The image shows the results of converting fibroblasts (collagen producing cells) to keratinocytes (skin cells) using the Mogrify algorithm. In the image it can be seen that the converted keratinocytes, which are stained green, have a ‘cobble-stone’ pattern while fibroblasts have a long thin morphology. Credit: Nature Genetics & Rackham et al.

Insights and Questions
I think Mogrify is a fascinating example of how machines and human brain power together can push the envelope of biological discoveries. Through laboratory research, scientists gradually build mental models of various cellular processes. These mental models are sources of thought experiments that they test in the lab. Yet, the countless interactions between genes, proteins and cells is so complex that the intuition of even the greatest scientific minds breaks down at some point. That’s where researchers can leverage the insight of tools like Mogrify.

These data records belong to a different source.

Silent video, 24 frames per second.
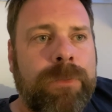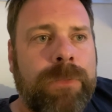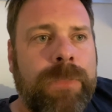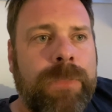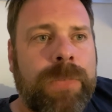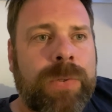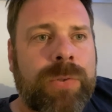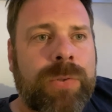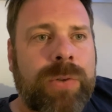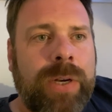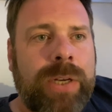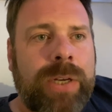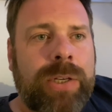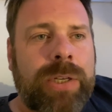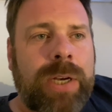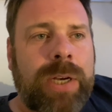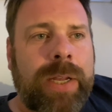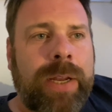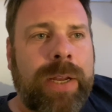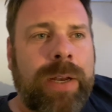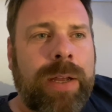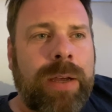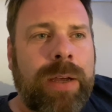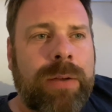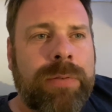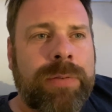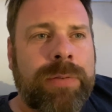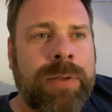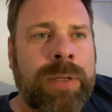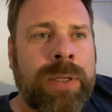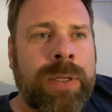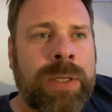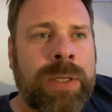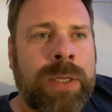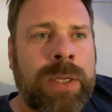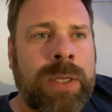strangely enough.
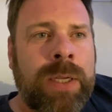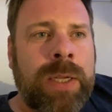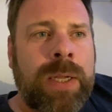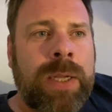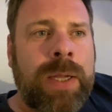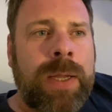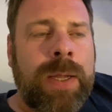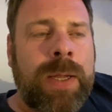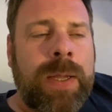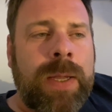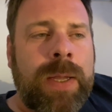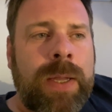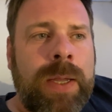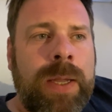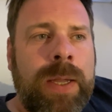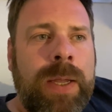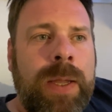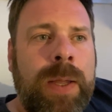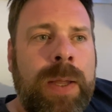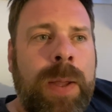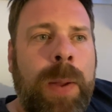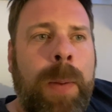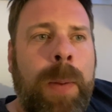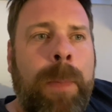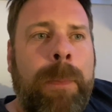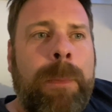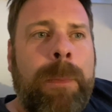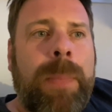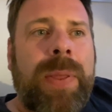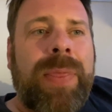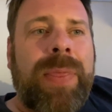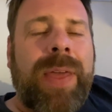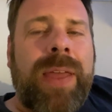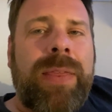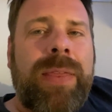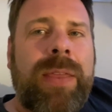
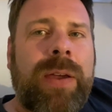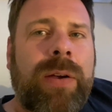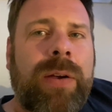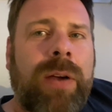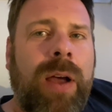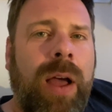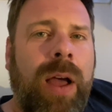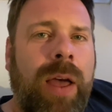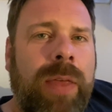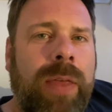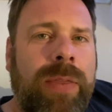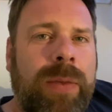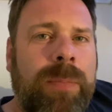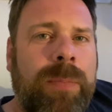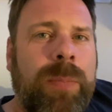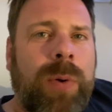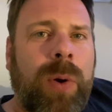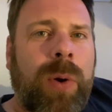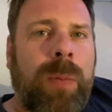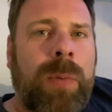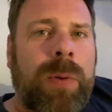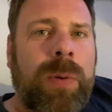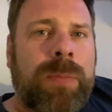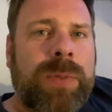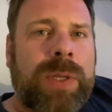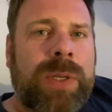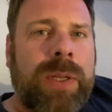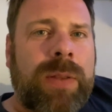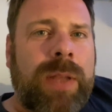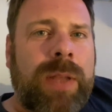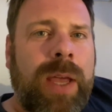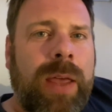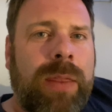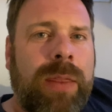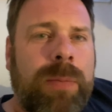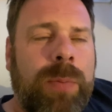But then there are other problems, and
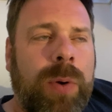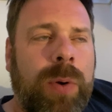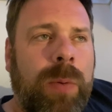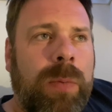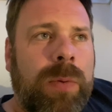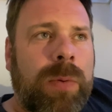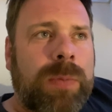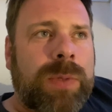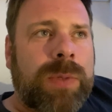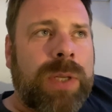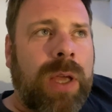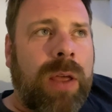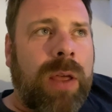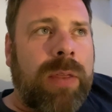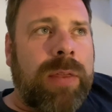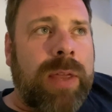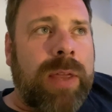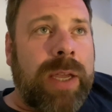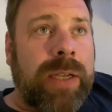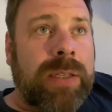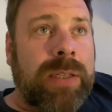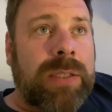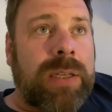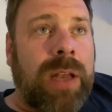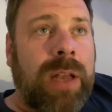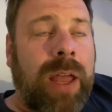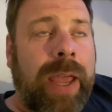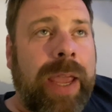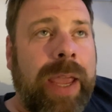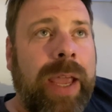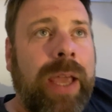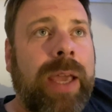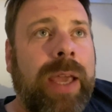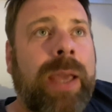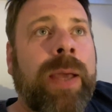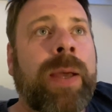the other problems are things
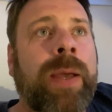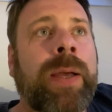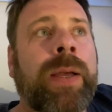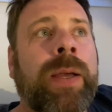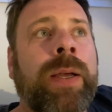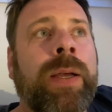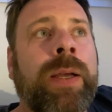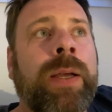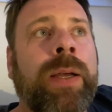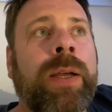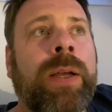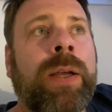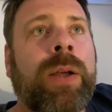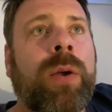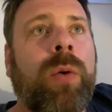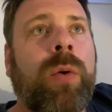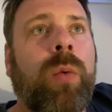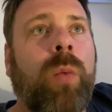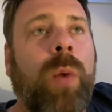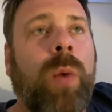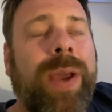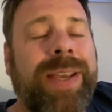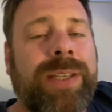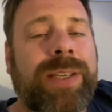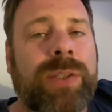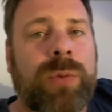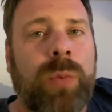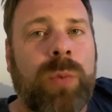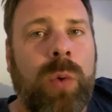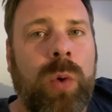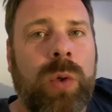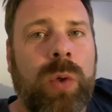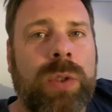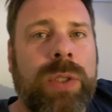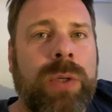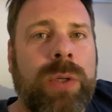like
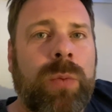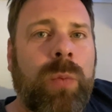wastewater.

Will Mogrify be a breakthrough game-changer in the world of stem cell science? Only time will tell as more scientists around the world put it to use. And thanks to the team, one can start using it right now because it’s available to anyone online. Just select your starting and finishing cell types from a pull down menu to begin.


Screenshot from Just select your desired starting and finishing cell types and Mogrify recommends which transcription factors to use for your cell conversion. 

Will Mogrify completely eliminate the need to do some trial and error? Not likely, as the authors knowledge, but it’s a great starting point. If scientists can dramatically shorten the time needed to generate the cells related to their particular disease of interest, then they can more quickly move on to the hard work ahead: gaining a deeper understanding of the disease and developing cures. Julian Gough, professor of bioinformatics at the University of Bristol and one of the senior researchers on the report, spoke of the potential impact of Mogrify in a university press release:

“The ability to produce numerous types of human cells will lead directly to tissue therapies of all kinds, to treat conditions from arthritis to macular degeneration, to heart disease. The fuller understanding, at the molecular level of cell production leading on from this, may allow us to grow whole organs from somebody’s own cells.”